━━━ INFORMATION PROVIDED ━━━

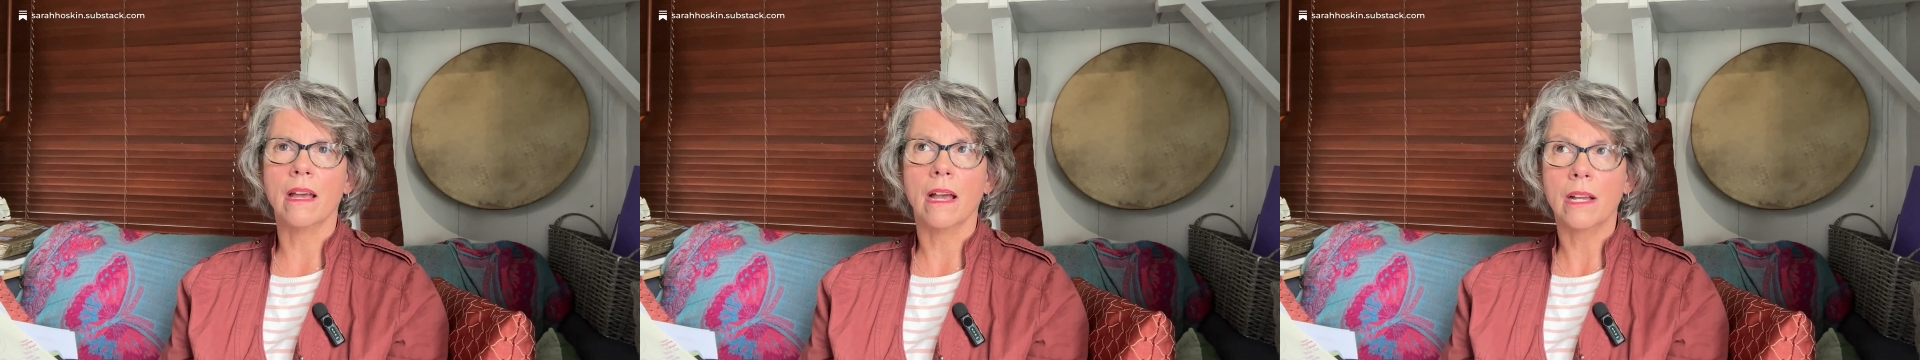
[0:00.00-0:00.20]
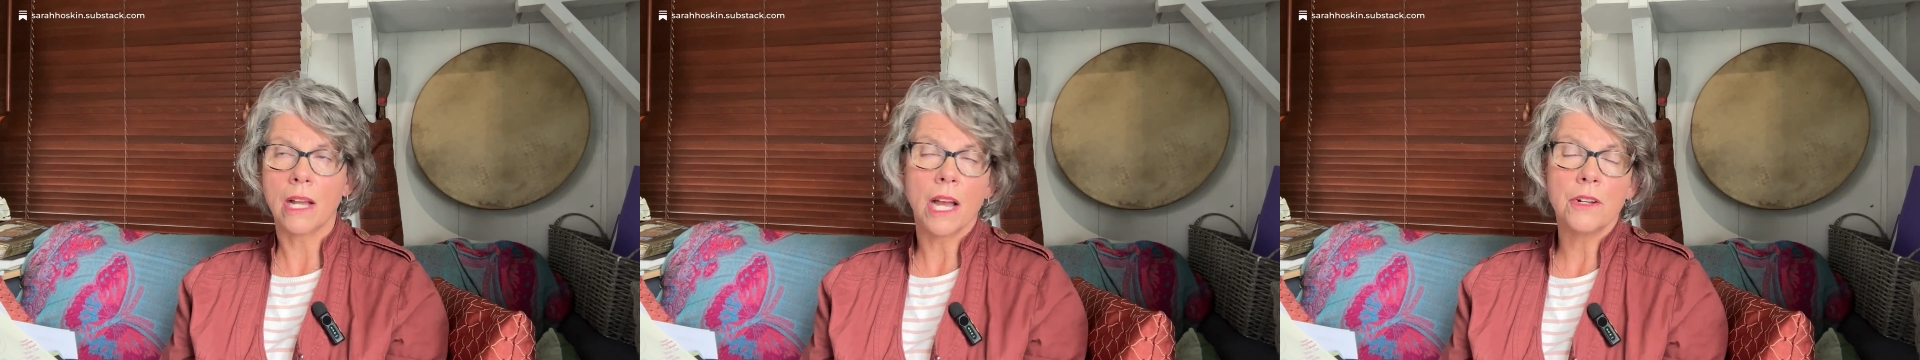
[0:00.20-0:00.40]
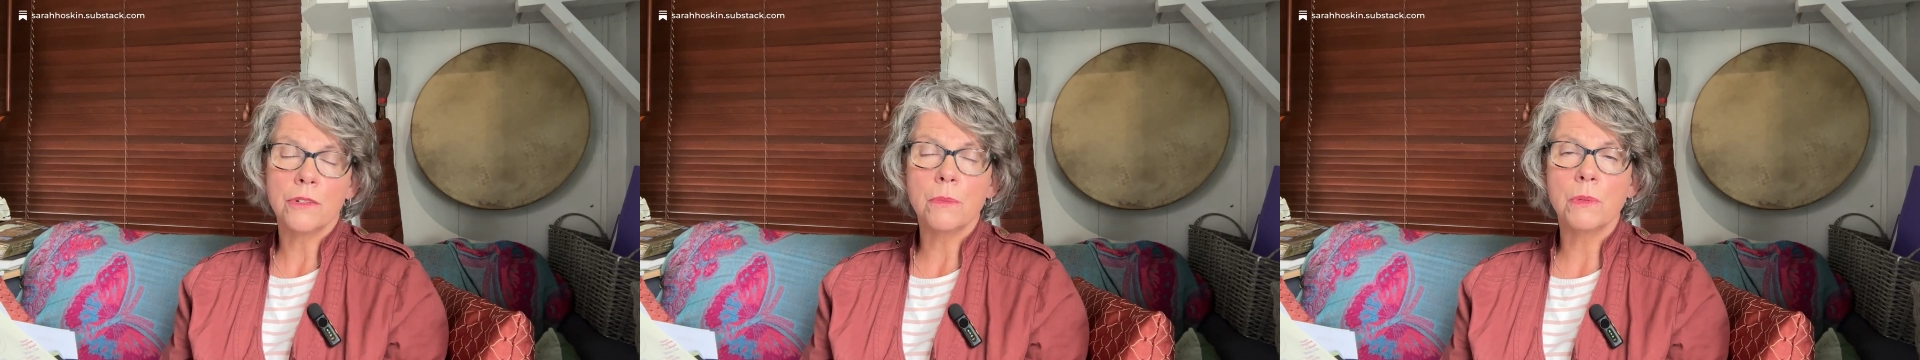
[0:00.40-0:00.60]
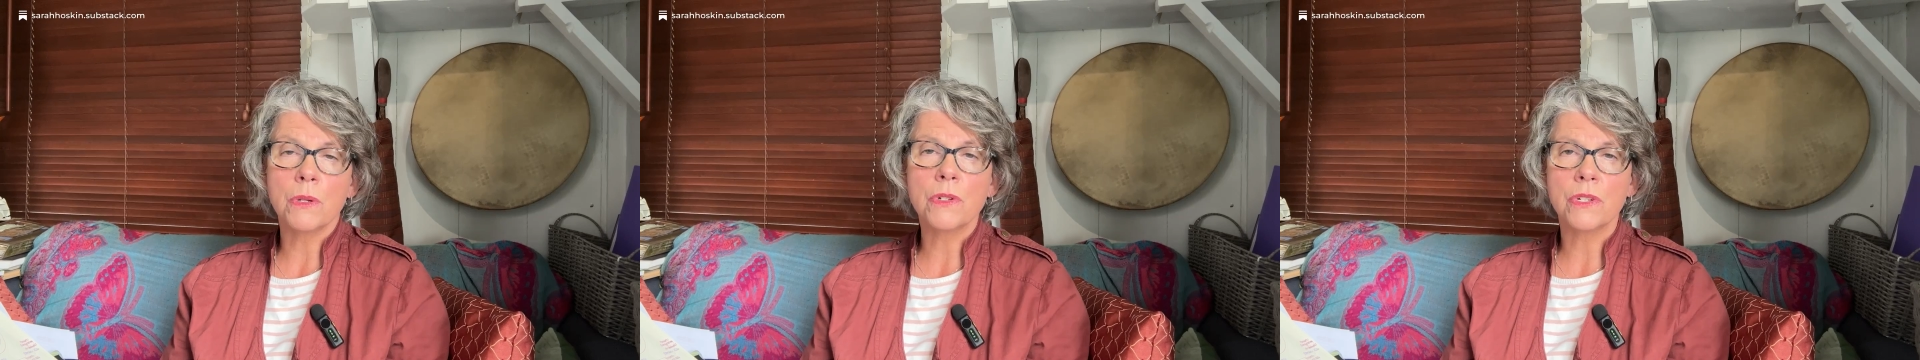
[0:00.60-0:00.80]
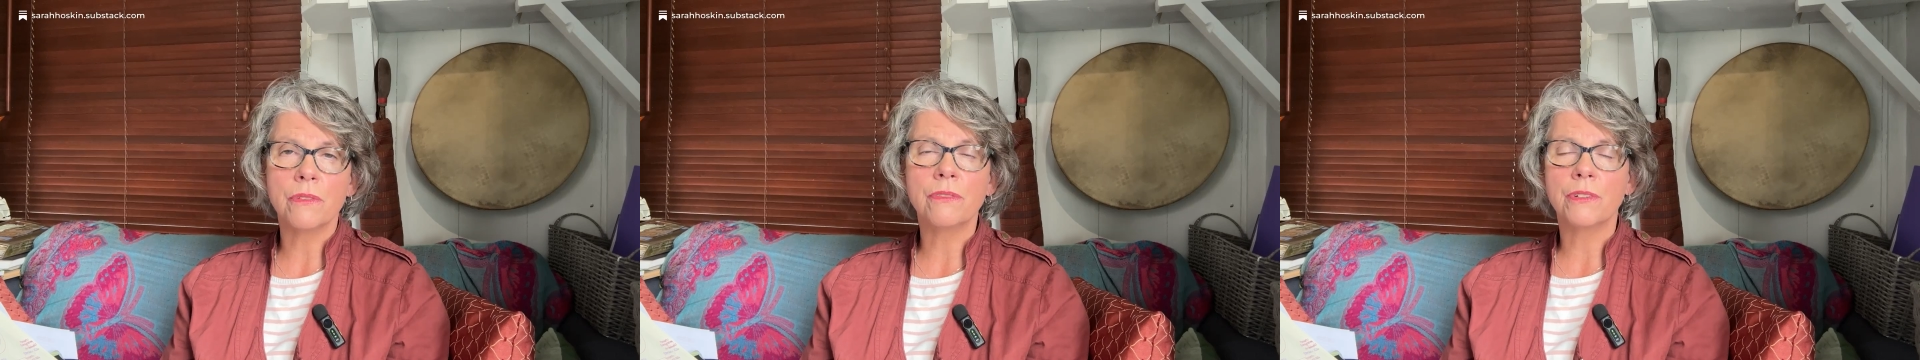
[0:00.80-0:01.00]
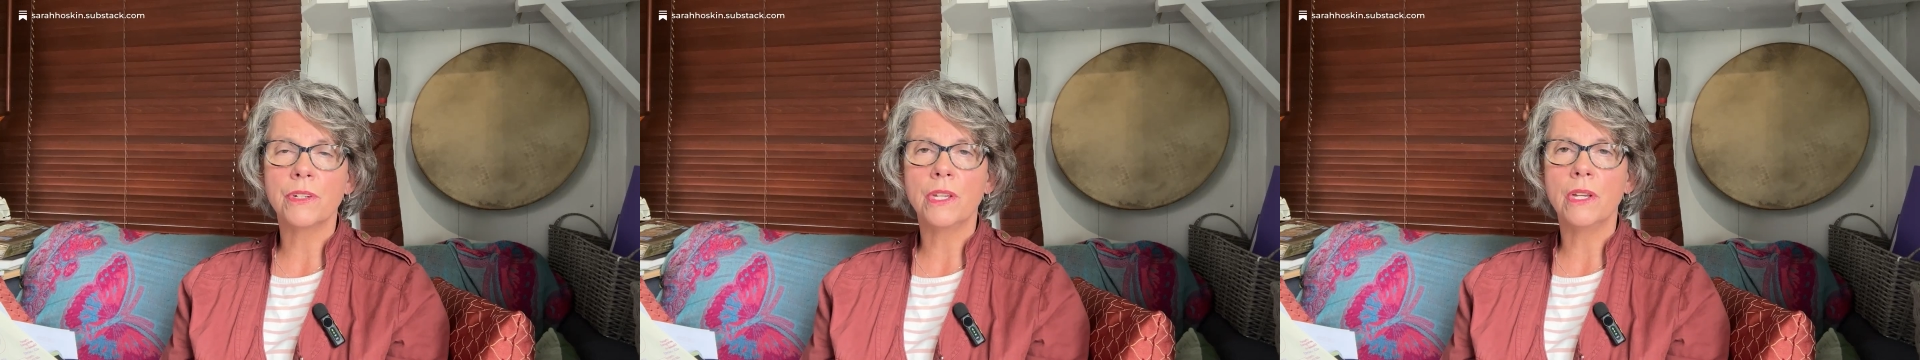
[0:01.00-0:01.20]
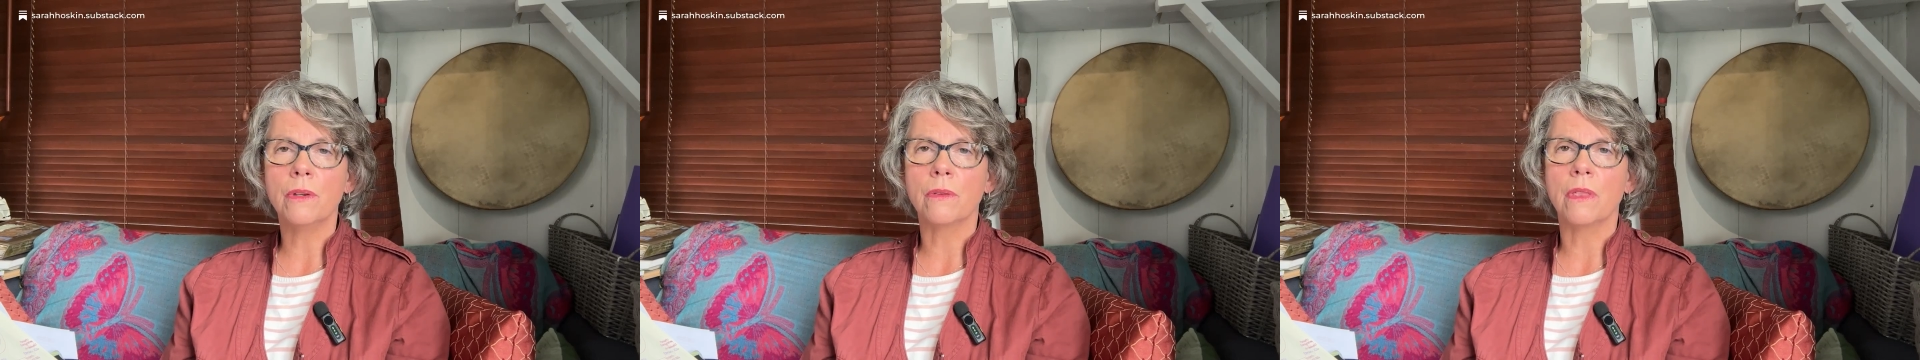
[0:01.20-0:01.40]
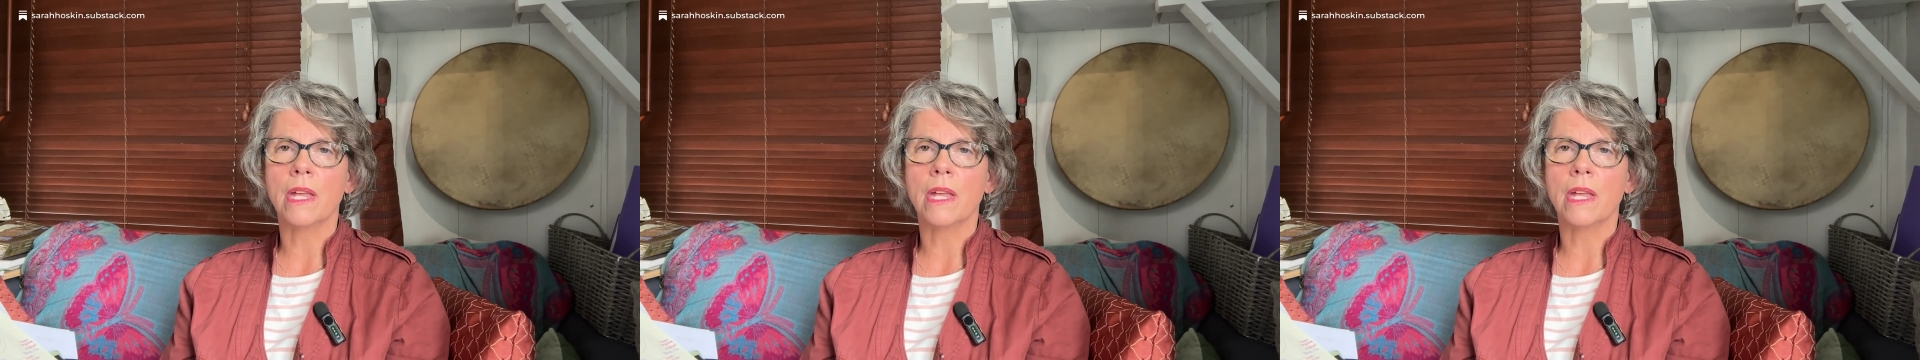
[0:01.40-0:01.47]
a contribution for you,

━━━

◆ **WORK ORDER**: Please reproduce the records above exactly and leave any picture behind.

◆ **ANSWER FOR THE TASK**:
[0:00.00-0:00.20]
[0:00.20-0:00.40]
[0:00.40-0:00.60]
[0:00.60-0:00.80]
[0:00.80-0:01.00]
[0:01.00-0:01.20]
[0:01.20-0:01.40]
[0:01.40-0:01.47]
a contribution for you,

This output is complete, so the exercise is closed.